Logo os dois tinham o assunto comum, os mandos e desmandos do Sargento e sua agressividade. E era assunto para tantas conversas que acabavam, quase sempre, em muitas risadas. E que risada tinha Isadora, era outra coisa que o brutamonte não conseguira tirar dela. O cabo já passava boa parte do dia em sua companhia, e já descobria um e outro olhar, ainda que tímidos. Era um moço alto e forte, dono de uma delicadeza que Isadora admirava. Um dia, tocaram-se ao acaso, um leve toque de mãos, mas o suficiente para despertar mais um sentimento que o Sargento não conseguira enterrar: o desejo de uma mulher bonita e madura. O menino não resistiu e ela conheceu seu segundo homem, bem diferente do primeiro. Sem dor. Descobriu o sexo com carinho, entrega. Isadora descobriu no garoto, o prazer. Mal o valente saía pela manhã, o cabo tomava seu lugar à cama, cumpria sua missão de impedir que a mulher saísse de casa. Sabiam, os amantes, que o militar jamais desconfiaria deles, um subalterno e uma mulher, nascidos para obedecer e sentir medo, esses seres covardes.

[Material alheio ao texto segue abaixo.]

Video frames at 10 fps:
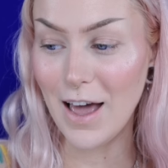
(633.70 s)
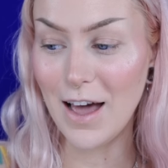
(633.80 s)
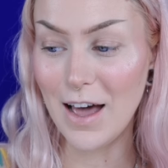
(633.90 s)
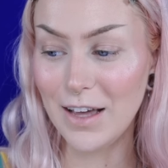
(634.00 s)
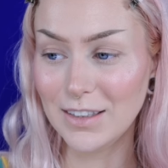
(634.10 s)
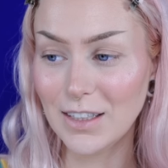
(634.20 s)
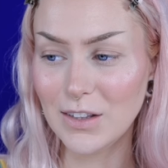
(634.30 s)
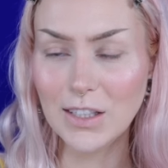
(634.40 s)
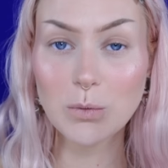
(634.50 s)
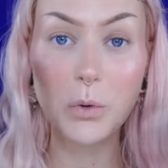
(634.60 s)
And
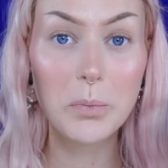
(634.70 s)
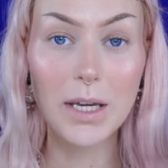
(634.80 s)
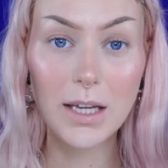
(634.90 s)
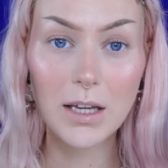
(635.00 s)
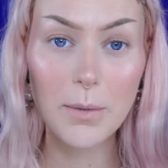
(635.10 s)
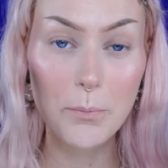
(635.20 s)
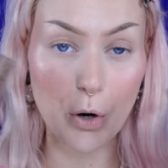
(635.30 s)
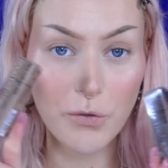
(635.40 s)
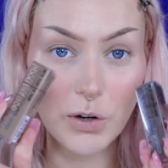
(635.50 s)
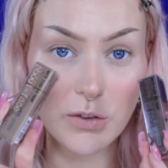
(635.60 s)
these would be
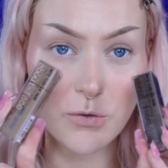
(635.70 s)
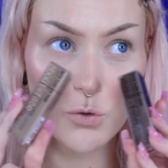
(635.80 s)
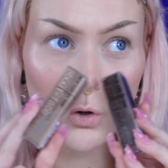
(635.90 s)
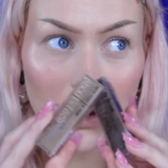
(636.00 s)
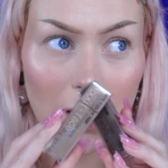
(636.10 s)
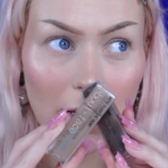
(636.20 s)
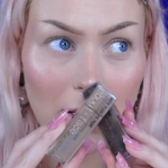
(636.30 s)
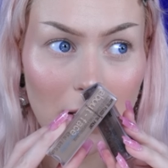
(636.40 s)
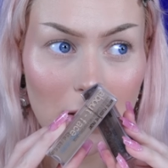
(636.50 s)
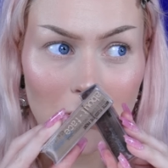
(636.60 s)
perfect for
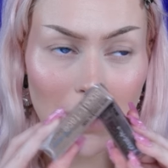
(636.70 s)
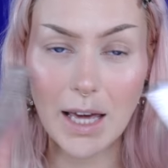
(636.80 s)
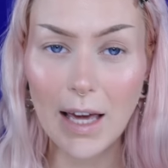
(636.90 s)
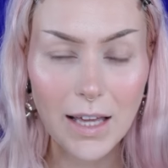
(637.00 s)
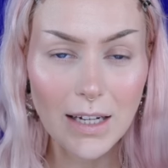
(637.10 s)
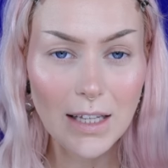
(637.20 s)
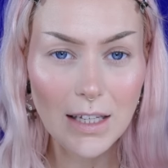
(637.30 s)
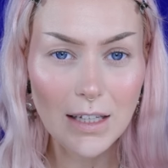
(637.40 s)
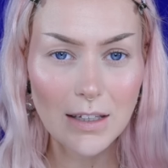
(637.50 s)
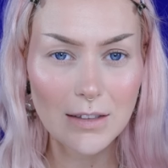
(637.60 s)
like
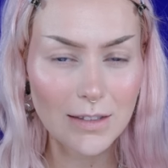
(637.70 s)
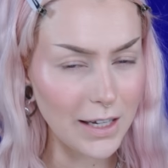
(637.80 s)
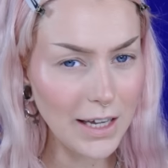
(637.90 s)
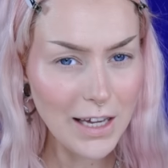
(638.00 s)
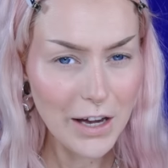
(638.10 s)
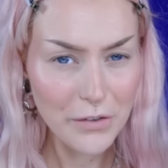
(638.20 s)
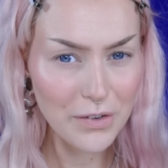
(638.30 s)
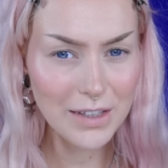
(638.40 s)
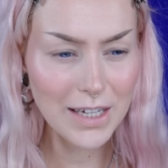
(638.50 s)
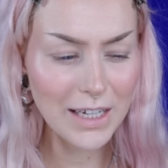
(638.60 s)
any day I
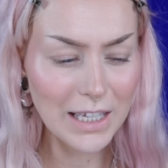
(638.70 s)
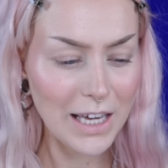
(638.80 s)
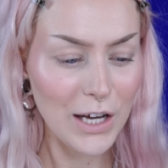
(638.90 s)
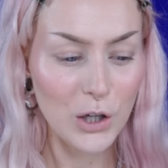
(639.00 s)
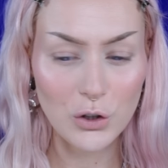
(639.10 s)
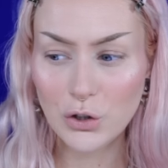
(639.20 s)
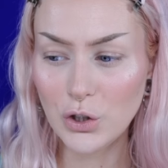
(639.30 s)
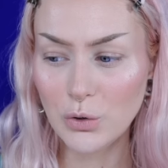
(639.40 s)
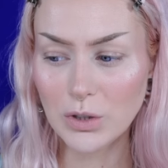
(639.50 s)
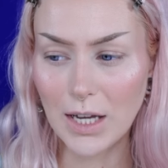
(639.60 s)
feel like to
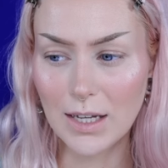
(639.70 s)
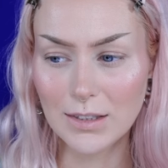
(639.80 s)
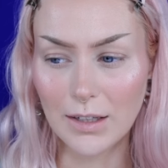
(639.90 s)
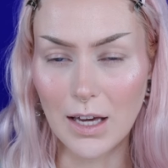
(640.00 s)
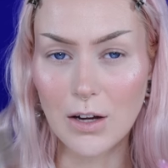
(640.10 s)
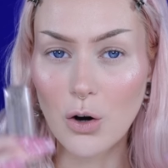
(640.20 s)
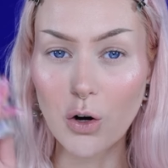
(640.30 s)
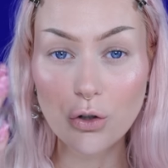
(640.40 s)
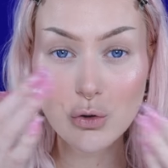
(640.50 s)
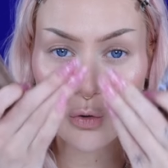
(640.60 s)
use as like a
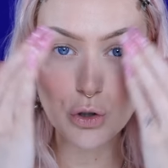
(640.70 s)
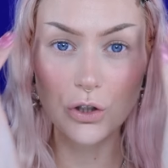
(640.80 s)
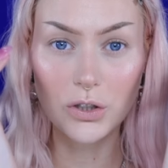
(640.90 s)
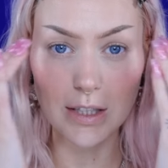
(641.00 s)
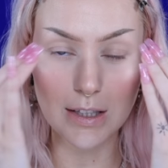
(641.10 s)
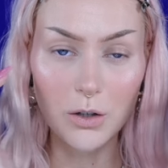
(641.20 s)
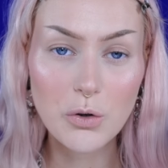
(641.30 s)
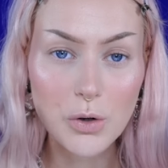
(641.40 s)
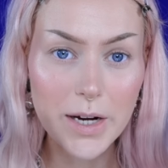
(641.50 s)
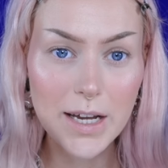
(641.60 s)
contour just in the
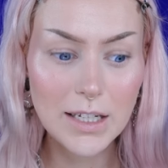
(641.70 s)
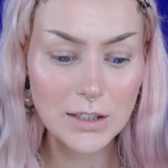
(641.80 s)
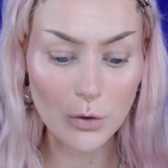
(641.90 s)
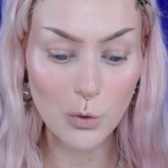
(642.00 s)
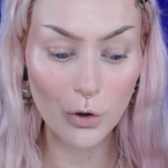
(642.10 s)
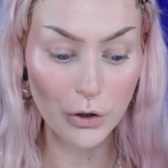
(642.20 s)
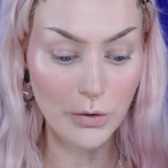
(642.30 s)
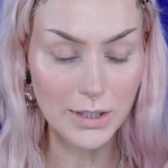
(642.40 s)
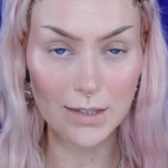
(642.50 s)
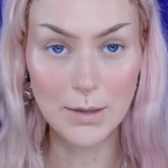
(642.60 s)
crease or
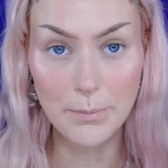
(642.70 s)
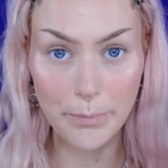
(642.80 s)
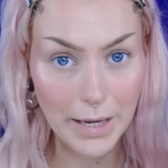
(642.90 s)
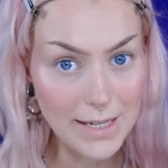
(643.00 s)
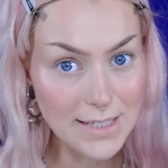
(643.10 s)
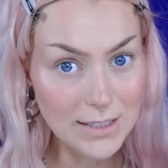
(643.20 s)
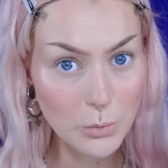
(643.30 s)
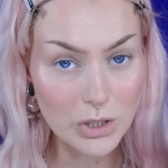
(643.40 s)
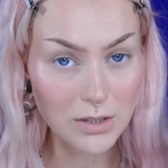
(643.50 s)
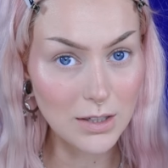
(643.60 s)
use as a base
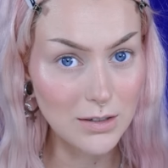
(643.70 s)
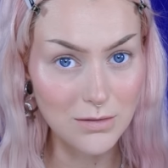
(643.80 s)
with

O dia passou a ser insuficiente para os dois. Duas noites por semana, ia o marido para o carteado e o cabo para a cama. Quando o homem chegava, cansado e bêbado, ela fingia dormir ou penar com uma irresistível dor de cabeça. O bravo Sargento já não assustava Isadora. Quanto mais aumentava o amor pelo cabo, diminuía o medo do marido. As botas não tinham o lustro de antes, a farda não era mais impecável, um amassado aqui outro ali, botões brilhantes agora eram opacos. A farda do cabo era de dar inveja. Instruida pelo amante, ao menor gesto de reclamação do Sargento, Isadora punha-se a chorar , fingia crise nervosa e desmaio. O homem saía à porta da casa, gritava pelo cabo e ordenava que providenciasse remédio ou médico para a esposa, sai para o quartel com a consciência leve dos que tem o dever cumprido...O tempo passando, o chefe da casa passou a ser um estorvo. ”Uma pedra no caminho”, dizia o cabo. “Coisa inútil é para o lixo”, setenciava a mulher. O estorvo carregado de dívidas contraídas na mesa de jogo e nas espeluncas de mulheres, cada uma delas ostentando uma jóia presenteada e não paga. Os amantes bem que gostariam que algum credor pusesse fim à vida do bruto...Haveria muitos suspeitos capazes de tal façanha.
Isadora recebeu a notícia pelo telefone, fingiu choro, tremedeira e desmaio. O Sargento morto, à noite, quando voltava para casa, bêbado, emboscado por não se sabe quem, seis tiros, sendo um deles entre os olhos, requintes de crueldade denotando vingança.
No dia em que completaria dez anos de vida em comum com o falecido, a viúva Isadora disse à mãe que marcara casamento com um ex-cabo, recentemente promovido a sargento.